> THE TASK: If an entry below holds a picture, skip the picture and copy everything else exactly.

Segment Start: RECORDS FOR THE EXERCISE

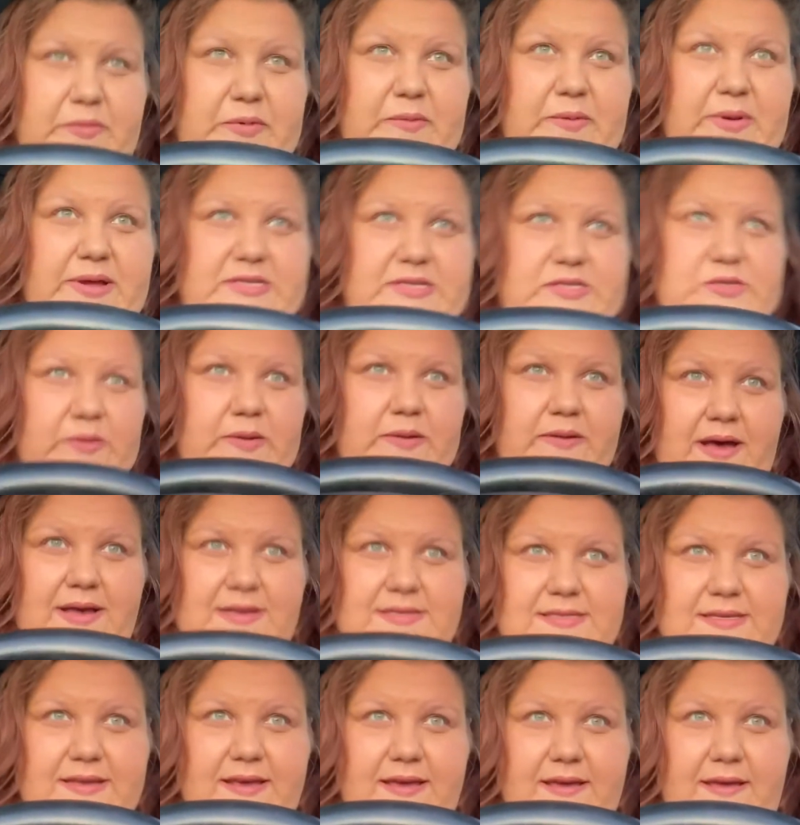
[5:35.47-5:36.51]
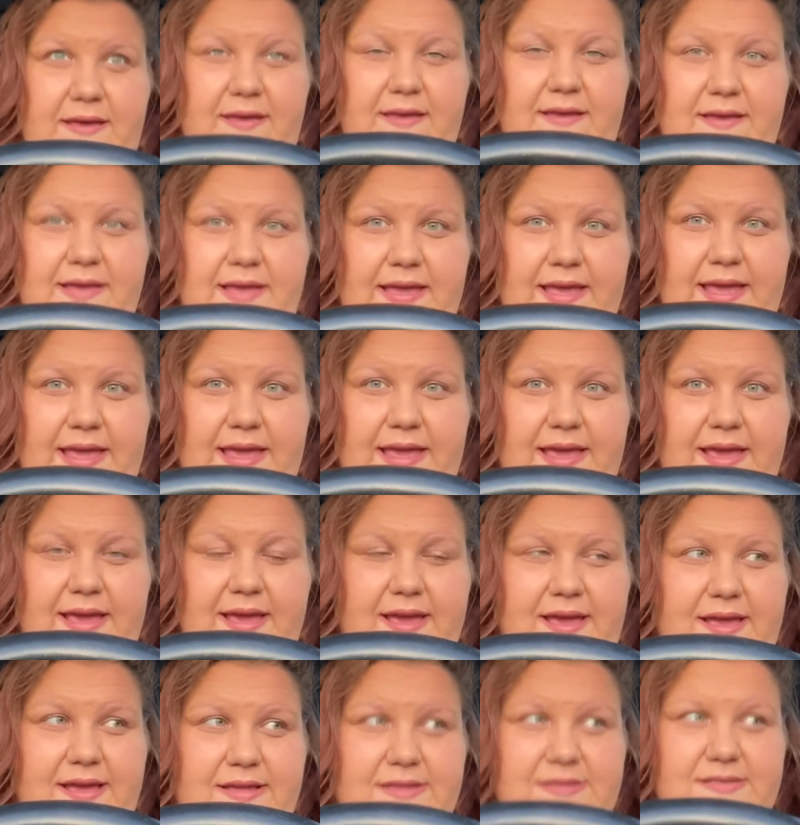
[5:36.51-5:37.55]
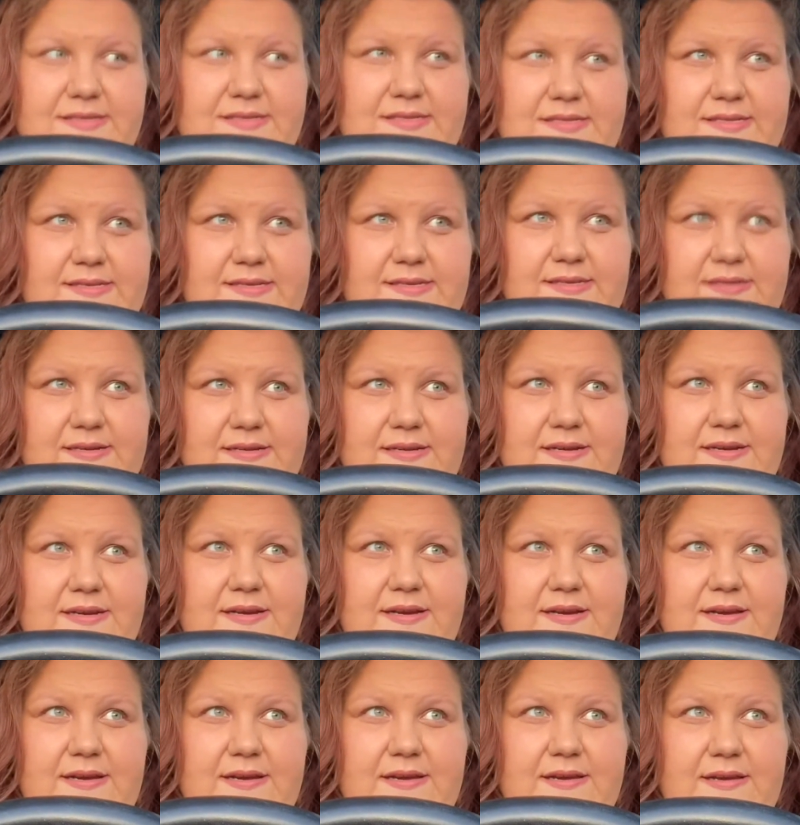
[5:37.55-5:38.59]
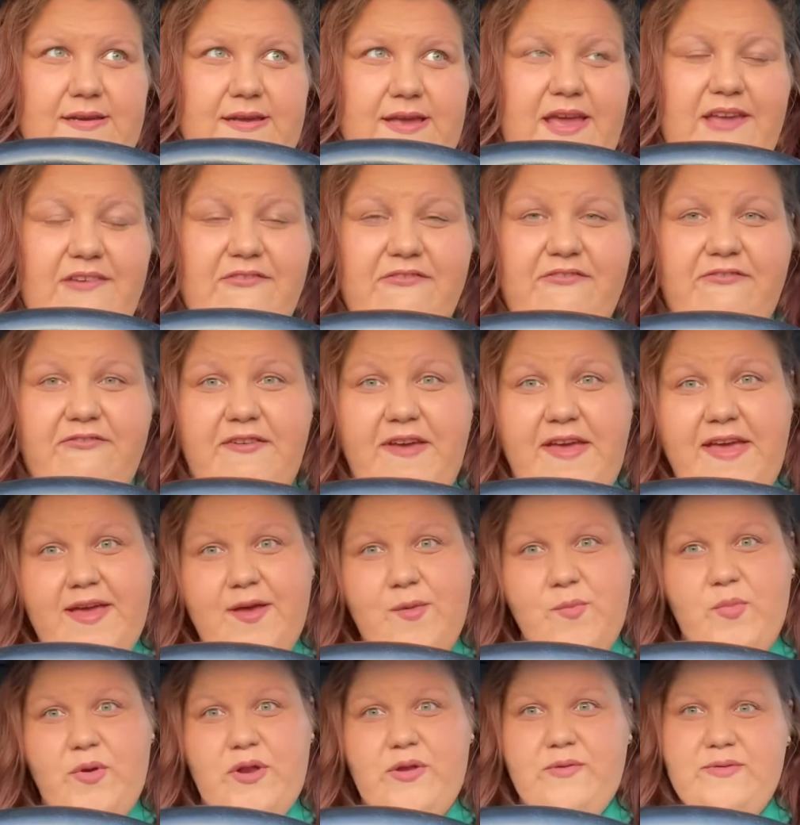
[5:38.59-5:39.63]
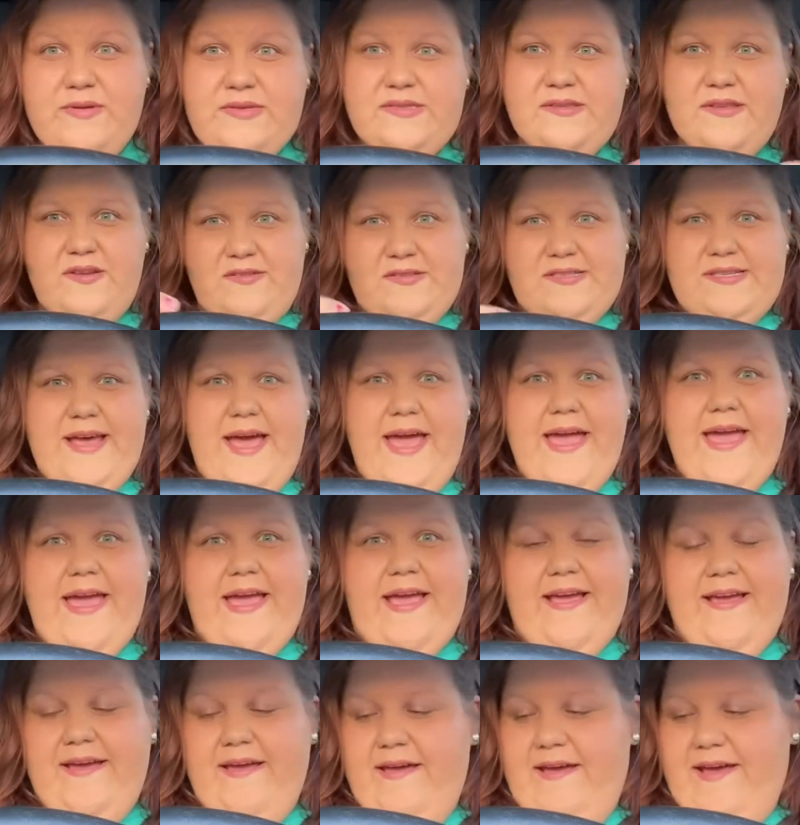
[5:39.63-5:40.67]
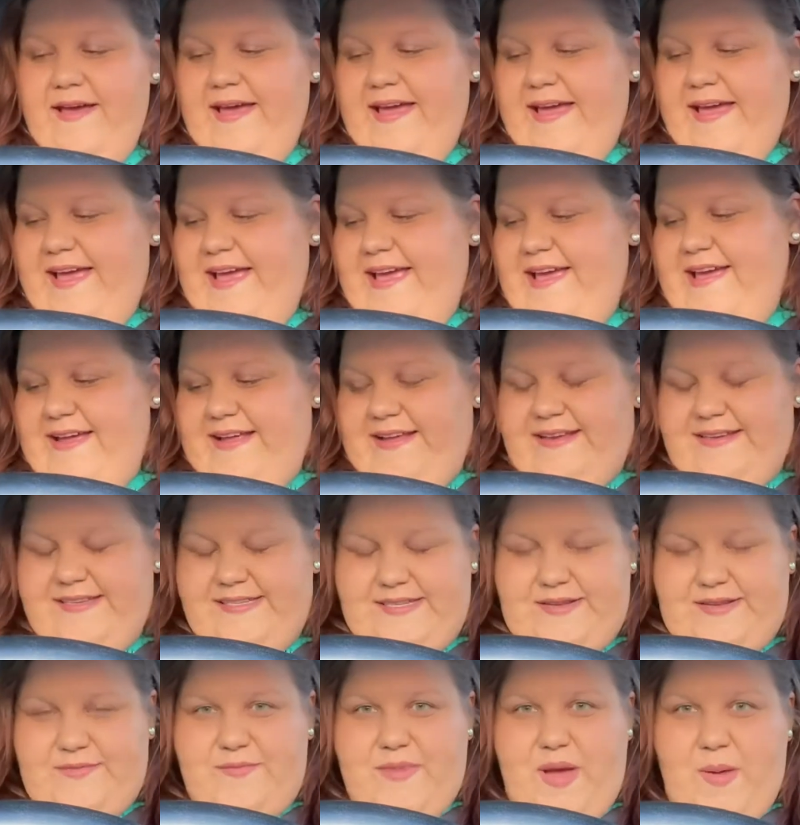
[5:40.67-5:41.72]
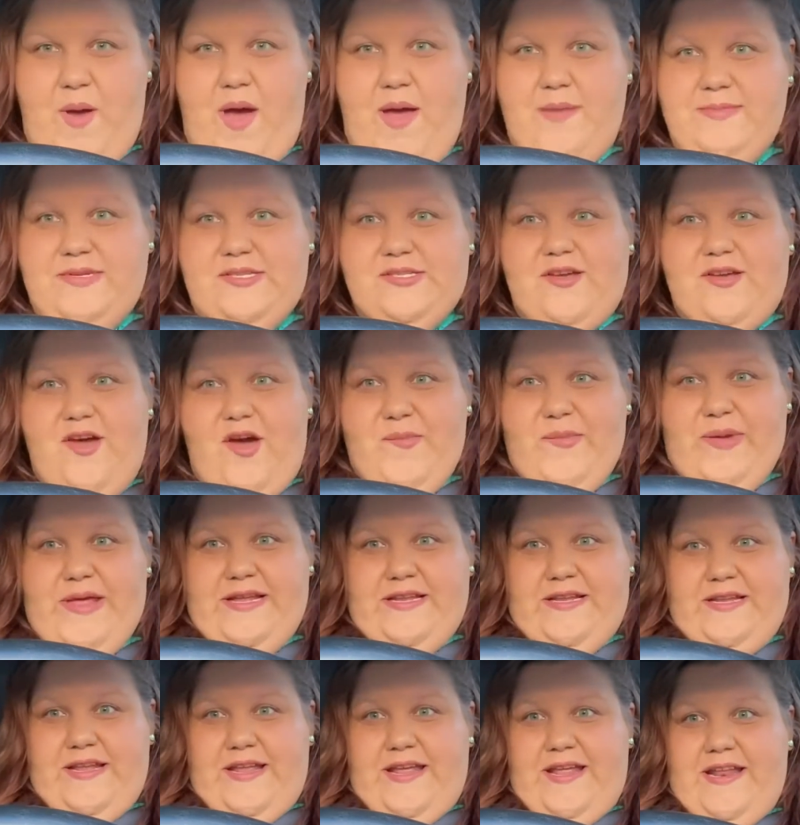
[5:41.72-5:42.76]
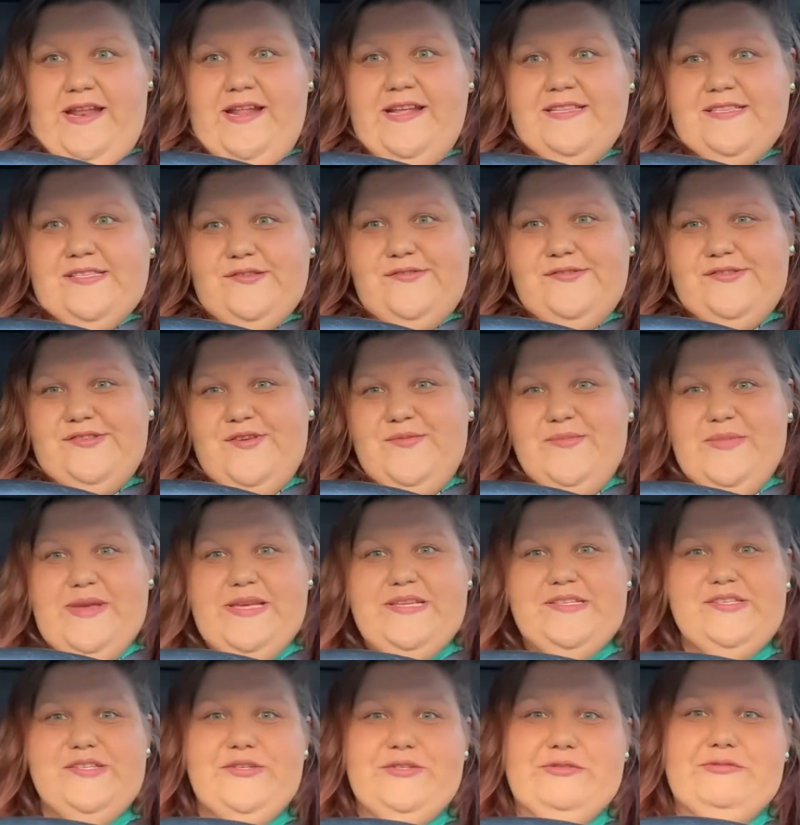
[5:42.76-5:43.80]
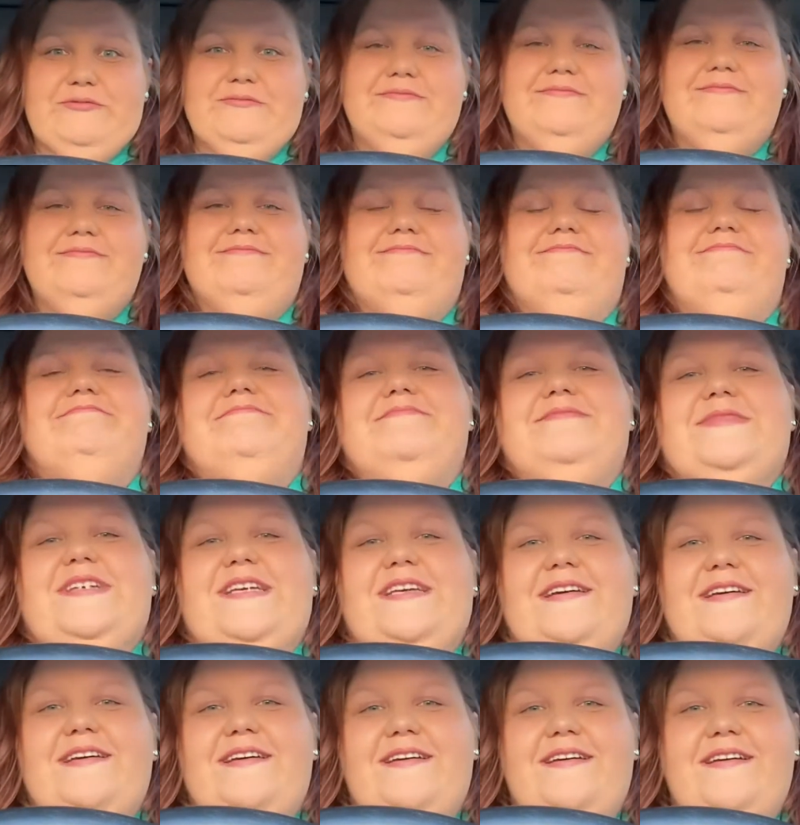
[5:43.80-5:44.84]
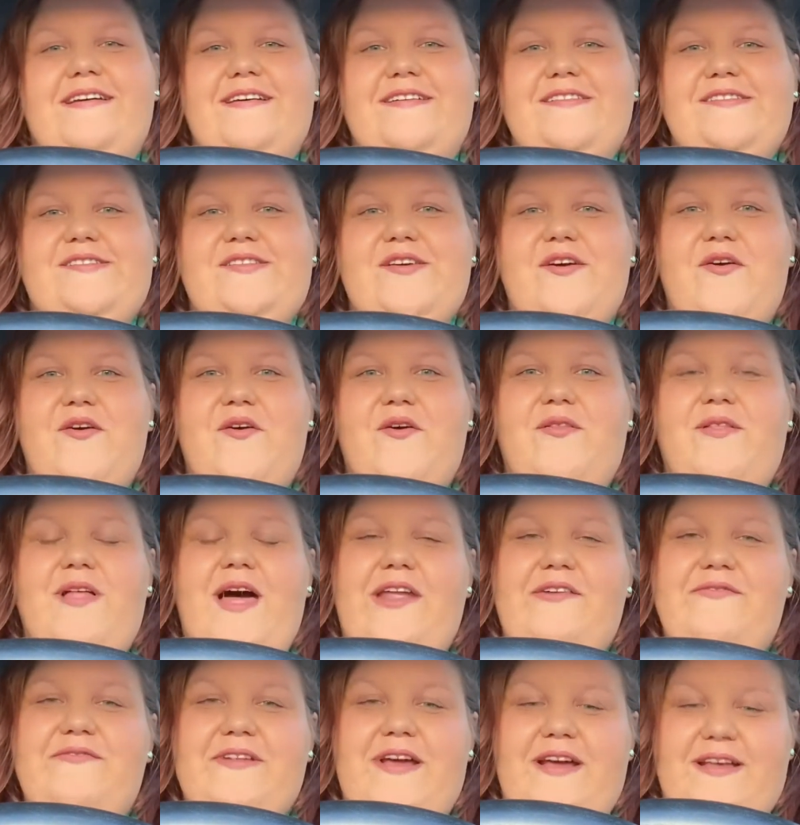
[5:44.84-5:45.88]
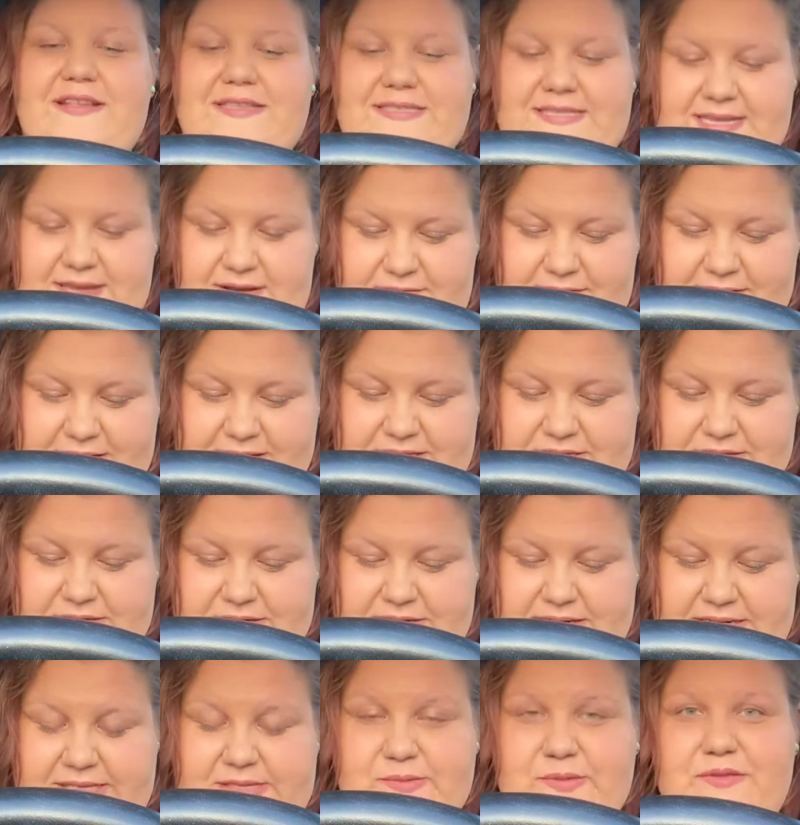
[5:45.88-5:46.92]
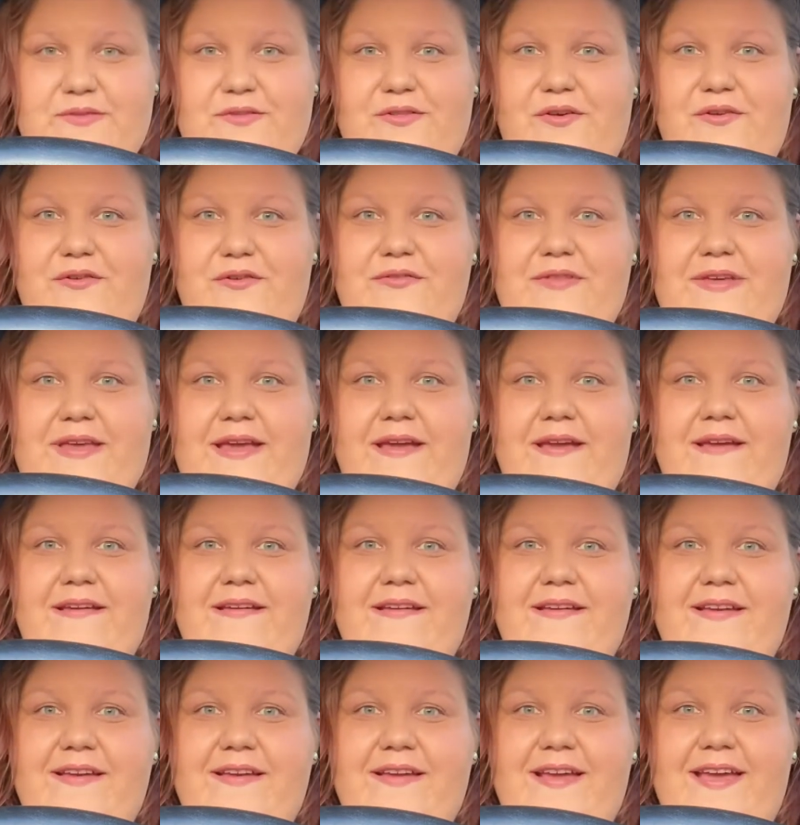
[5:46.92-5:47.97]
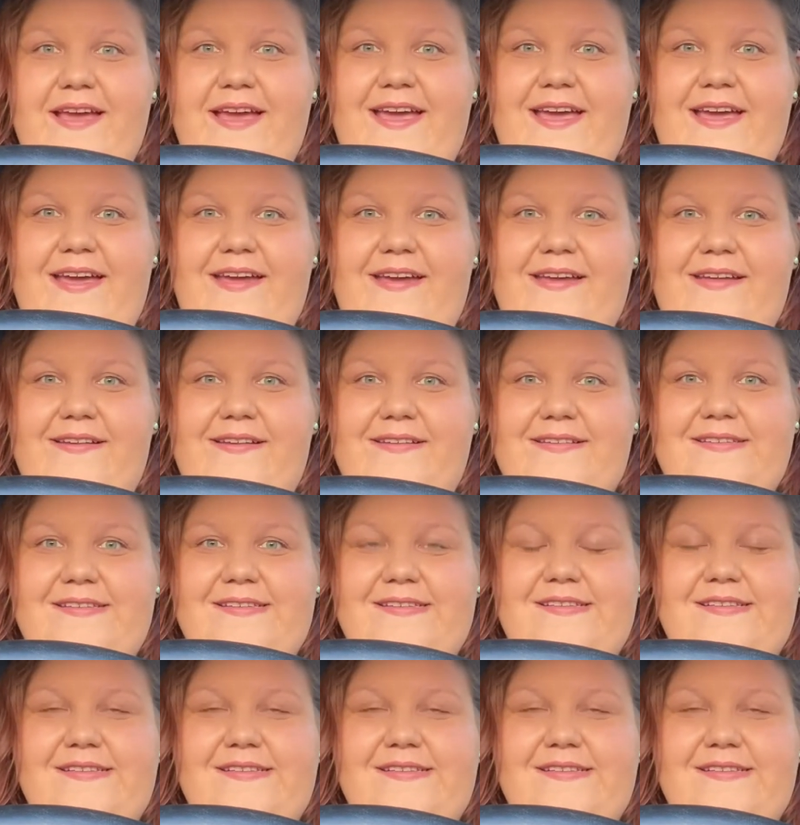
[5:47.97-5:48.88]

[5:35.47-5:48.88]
went to Alaska, and it fit, but it was a little tight, and my mom just commented, and it's loose on me too. So a lot of non-scale victories with clothing, and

Segment End: RECORDS FOR THE EXERCISE

> OUTPUT:
[5:35.47-5:36.51]
[5:36.51-5:37.55]
[5:37.55-5:38.59]
[5:38.59-5:39.63]
[5:39.63-5:40.67]
[5:40.67-5:41.72]
[5:41.72-5:42.76]
[5:42.76-5:43.80]
[5:43.80-5:44.84]
[5:44.84-5:45.88]
[5:45.88-5:46.92]
[5:46.92-5:47.97]
[5:47.97-5:48.88]

[5:35.47-5:48.88]
went to Alaska, and it fit, but it was a little tight, and my mom just commented, and it's loose on me too. So a lot of non-scale victories with clothing, and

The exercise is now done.